Я мгновенно открыла глаза, чувствуя себя отдохнувшей и посвежевшей, опустила на пол ноги, не совсем прилично заброшенные на бархатный подлокотник кресла, взглянула на своего собеседника и… оторопела.
В кресле напротив удобно расположился крупный белоснежный… Единорог, насмешливо обнажавший в широкой ухмылке безупречные ухоженные зубы. «Не иначе толченым мелом чистит на хорошей щеточке! – не к месту отметила я. – Да еще полощет хвойным отваром по три раза в день. Вон какие у него десны розовые, так и пышущие здоровьем, без малейшего намека на гингивит…» – И только тут до меня дошла вся несуразность ситуации, в которую я попала… Здоровенный коняга, пропорциями ничуть не уступающий впечатляющему экстерьеру моего Беса, совершенно по-человечески сидит себе посиживает в мягком креслице, скромно прикрывая роскошным серебристым хвостом полагающиеся жеребцу причиндалы. Шерсть белоснежная, лощеная, серый храп раздвинут в вежливой улыбке, ноги передние – две штуки – элегантно покоятся на подлокотниках, глаза синие – две штуки – устремлены на меня, на лбу красуется витой рог – одна штука…
Я обалдело помотала головой. Нет, быть такого не может!
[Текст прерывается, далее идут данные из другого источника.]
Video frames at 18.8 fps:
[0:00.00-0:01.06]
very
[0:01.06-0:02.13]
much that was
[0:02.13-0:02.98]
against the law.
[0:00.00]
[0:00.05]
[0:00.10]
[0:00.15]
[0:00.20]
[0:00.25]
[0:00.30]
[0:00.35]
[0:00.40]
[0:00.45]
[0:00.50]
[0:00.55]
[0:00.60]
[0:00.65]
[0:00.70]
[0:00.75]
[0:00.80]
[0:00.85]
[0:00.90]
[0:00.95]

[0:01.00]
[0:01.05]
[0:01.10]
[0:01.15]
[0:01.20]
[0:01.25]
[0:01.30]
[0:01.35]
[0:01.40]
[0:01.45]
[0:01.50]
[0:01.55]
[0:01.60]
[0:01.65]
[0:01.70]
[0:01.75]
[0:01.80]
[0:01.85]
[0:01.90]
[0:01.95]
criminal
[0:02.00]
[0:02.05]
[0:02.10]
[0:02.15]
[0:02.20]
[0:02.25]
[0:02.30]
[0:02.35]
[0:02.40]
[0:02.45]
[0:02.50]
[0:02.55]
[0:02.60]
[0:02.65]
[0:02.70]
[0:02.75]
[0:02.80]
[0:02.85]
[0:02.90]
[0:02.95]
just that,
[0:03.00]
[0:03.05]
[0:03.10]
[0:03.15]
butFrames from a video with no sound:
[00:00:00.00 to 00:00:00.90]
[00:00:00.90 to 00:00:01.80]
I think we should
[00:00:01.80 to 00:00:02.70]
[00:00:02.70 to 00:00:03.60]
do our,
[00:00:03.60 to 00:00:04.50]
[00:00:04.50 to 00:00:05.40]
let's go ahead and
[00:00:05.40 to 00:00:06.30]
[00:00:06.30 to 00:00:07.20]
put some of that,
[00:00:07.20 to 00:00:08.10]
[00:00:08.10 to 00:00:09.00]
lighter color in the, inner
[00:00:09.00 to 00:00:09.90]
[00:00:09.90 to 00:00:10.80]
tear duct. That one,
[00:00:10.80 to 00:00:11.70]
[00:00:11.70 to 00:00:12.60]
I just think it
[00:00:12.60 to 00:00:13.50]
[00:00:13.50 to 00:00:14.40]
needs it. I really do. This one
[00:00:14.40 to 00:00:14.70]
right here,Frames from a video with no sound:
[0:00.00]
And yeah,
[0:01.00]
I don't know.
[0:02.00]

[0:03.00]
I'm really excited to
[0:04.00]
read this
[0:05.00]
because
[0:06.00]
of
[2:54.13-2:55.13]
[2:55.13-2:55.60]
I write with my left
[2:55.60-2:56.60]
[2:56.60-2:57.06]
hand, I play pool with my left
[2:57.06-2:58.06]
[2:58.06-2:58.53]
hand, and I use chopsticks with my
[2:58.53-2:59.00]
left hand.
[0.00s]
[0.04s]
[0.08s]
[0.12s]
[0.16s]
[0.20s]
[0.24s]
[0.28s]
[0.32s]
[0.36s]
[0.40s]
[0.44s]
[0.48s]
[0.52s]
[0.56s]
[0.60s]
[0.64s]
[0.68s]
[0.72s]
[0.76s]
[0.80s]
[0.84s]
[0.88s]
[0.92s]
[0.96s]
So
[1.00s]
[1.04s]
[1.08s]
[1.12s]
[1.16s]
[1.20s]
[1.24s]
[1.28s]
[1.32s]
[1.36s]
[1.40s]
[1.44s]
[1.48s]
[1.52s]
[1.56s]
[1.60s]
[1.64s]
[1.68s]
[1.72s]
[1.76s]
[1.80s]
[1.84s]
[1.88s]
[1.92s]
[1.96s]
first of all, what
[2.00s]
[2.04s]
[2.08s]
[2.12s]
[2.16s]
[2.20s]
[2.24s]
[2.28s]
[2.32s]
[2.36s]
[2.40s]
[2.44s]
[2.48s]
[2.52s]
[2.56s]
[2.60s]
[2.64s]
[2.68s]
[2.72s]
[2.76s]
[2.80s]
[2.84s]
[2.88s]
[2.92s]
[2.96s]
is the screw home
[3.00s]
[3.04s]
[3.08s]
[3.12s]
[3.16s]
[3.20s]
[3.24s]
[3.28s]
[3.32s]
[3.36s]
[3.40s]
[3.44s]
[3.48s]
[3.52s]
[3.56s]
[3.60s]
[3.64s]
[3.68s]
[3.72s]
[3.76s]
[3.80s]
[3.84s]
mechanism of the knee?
Либо я все еще сплю, либо у меня от недоедания ядреные глюки прорезались, либо Сумасшедшая принцесса окончательно сошла с ума!
– Я сошла с ума, я сошла я ума! – иронично пропел Единорог хорошо поставленным баритоном. – Кстати, дорогая Морра, королева Смерть заблаговременно предупредила меня, что ее отважная внучка часто подвержена приступам спонтанной мнительности и к тому же страдает повышенной самокритичностью…
– Значит, вы и с бабушкой моей знакомы? – удивленно перебила я увлеченный монолог загадочного существа. – А вы сами-то, простите, кем будете?
Единорог заржал наигранно-драматично:
– Всем без исключения нравятся прекрасные лошади, но вот почему-то совершенно не наблюдается хоть малого числа желающих стать ими по жизни!
– Выспренние жалобы на тяжелую долю? Фи, какая сопливая лирика! – презрительно отмахнулась я. – А нельзя ли перейти ближе к делу?
Единорог желчно усмехнулся:
– Ну, опасаясь за здоровье твоей психики, не стану сразу набиваться в близкие родственники, но уж поверь мне на слово: я тоже тебе не чужой!